Task details:
Once the pictures are set aside, copy everything else in the records exactly.
(Excerpted data)
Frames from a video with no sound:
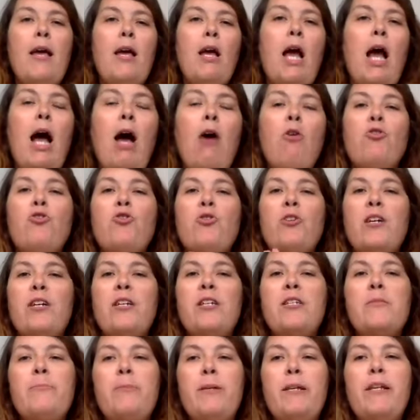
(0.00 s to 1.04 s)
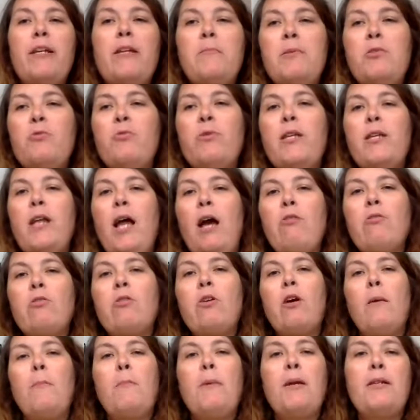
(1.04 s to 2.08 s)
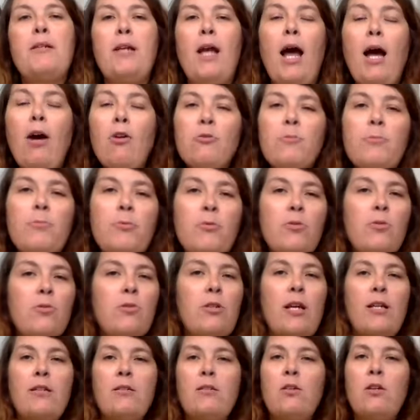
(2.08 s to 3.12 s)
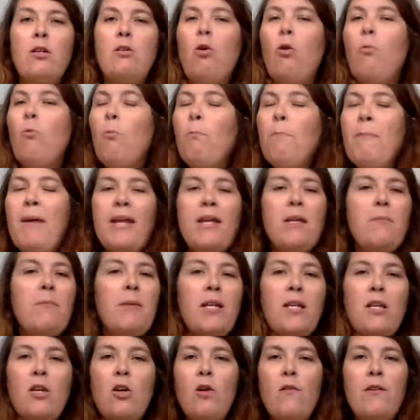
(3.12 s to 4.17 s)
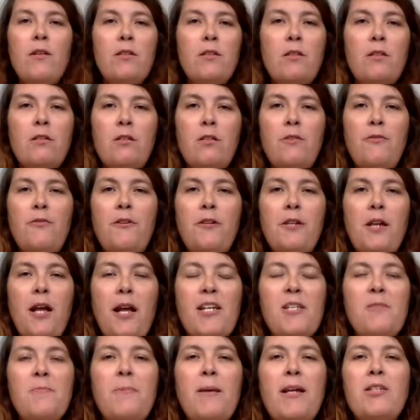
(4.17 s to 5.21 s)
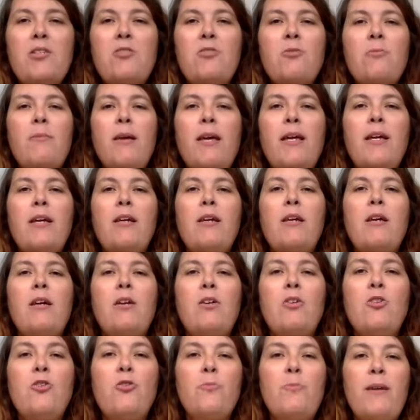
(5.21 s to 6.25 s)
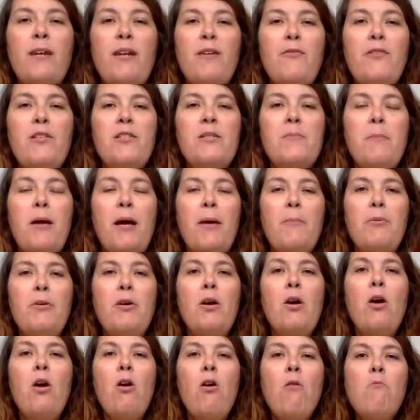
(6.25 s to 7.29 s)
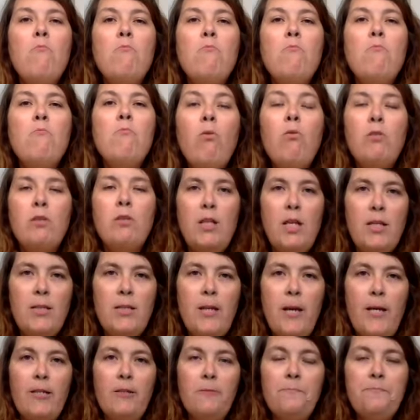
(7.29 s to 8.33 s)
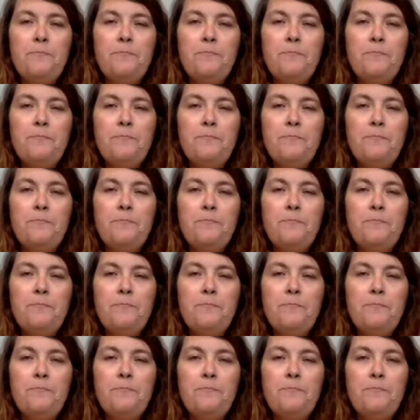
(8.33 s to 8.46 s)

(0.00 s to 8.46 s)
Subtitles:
how you can split it between outcome and output, and many other different aspects to make your benefits map more detailed.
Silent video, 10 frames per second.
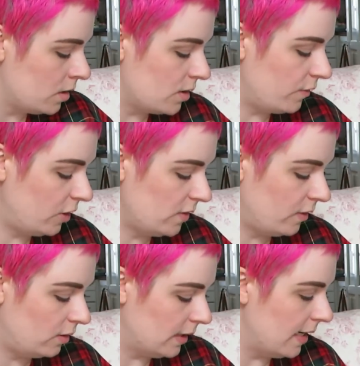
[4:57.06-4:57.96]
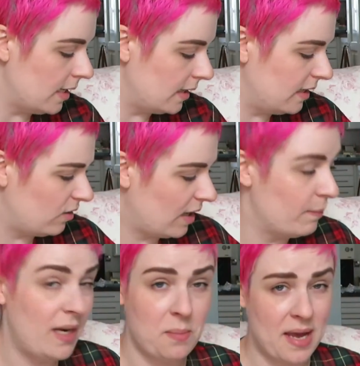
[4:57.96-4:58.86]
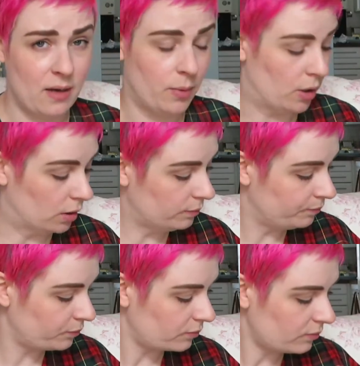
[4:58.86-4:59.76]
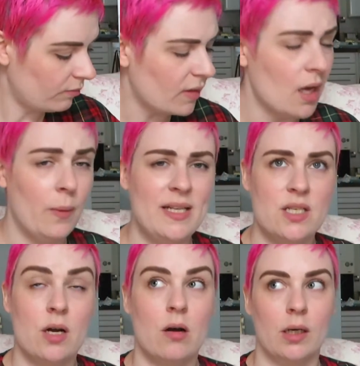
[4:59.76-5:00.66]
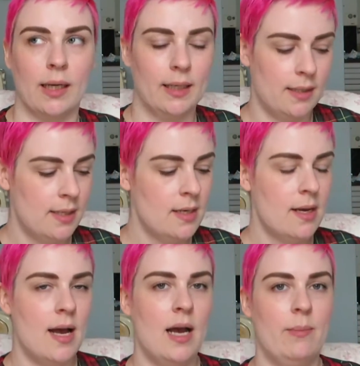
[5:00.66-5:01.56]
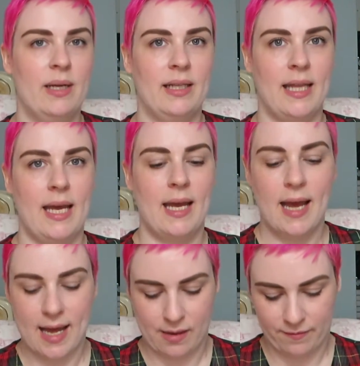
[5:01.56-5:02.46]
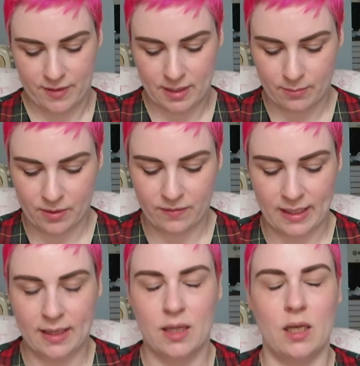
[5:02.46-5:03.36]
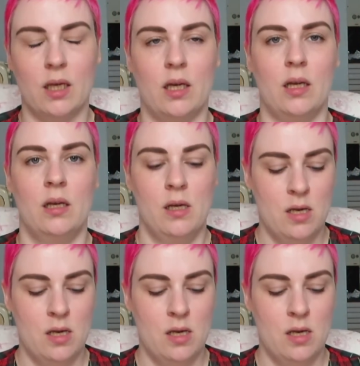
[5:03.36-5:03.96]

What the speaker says: So first of all, a little kind of mini makeup haul. I went to Target, and they have some of like the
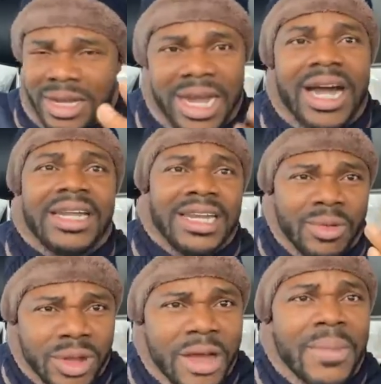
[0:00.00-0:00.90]
And
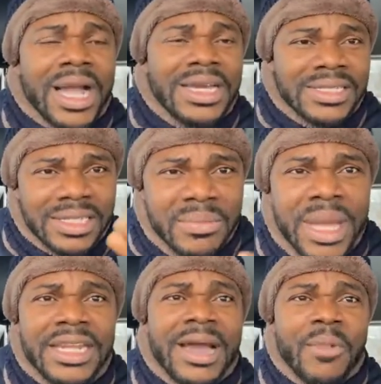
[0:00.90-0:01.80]
then they'll come back and still
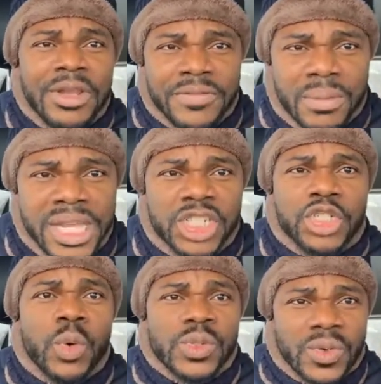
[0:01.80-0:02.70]
make their money from their
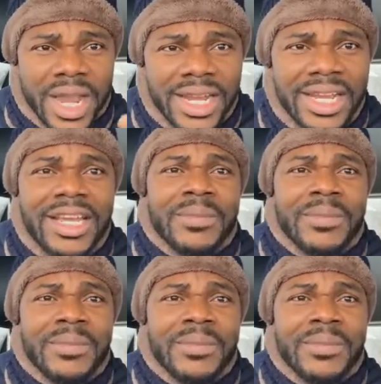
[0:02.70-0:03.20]
shows, right?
(End Excerpted data)
Answer to this exercise:
Frames from a video with no sound:
(0.00 s to 1.04 s)
(1.04 s to 2.08 s)
(2.08 s to 3.12 s)
(3.12 s to 4.17 s)
(4.17 s to 5.21 s)
(5.21 s to 6.25 s)
(6.25 s to 7.29 s)
(7.29 s to 8.33 s)
(8.33 s to 8.46 s)

(0.00 s to 8.46 s)
Subtitles:
how you can split it between outcome and output, and many other different aspects to make your benefits map more detailed.
Silent video, 10 frames per second.
[4:57.06-4:57.96]
[4:57.96-4:58.86]
[4:58.86-4:59.76]
[4:59.76-5:00.66]
[5:00.66-5:01.56]
[5:01.56-5:02.46]
[5:02.46-5:03.36]
[5:03.36-5:03.96]

What the speaker says: So first of all, a little kind of mini makeup haul. I went to Target, and they have some of like the
[0:00.00-0:00.90]
And
[0:00.90-0:01.80]
then they'll come back and still
[0:01.80-0:02.70]
make their money from their
[0:02.70-0:03.20]
shows, right?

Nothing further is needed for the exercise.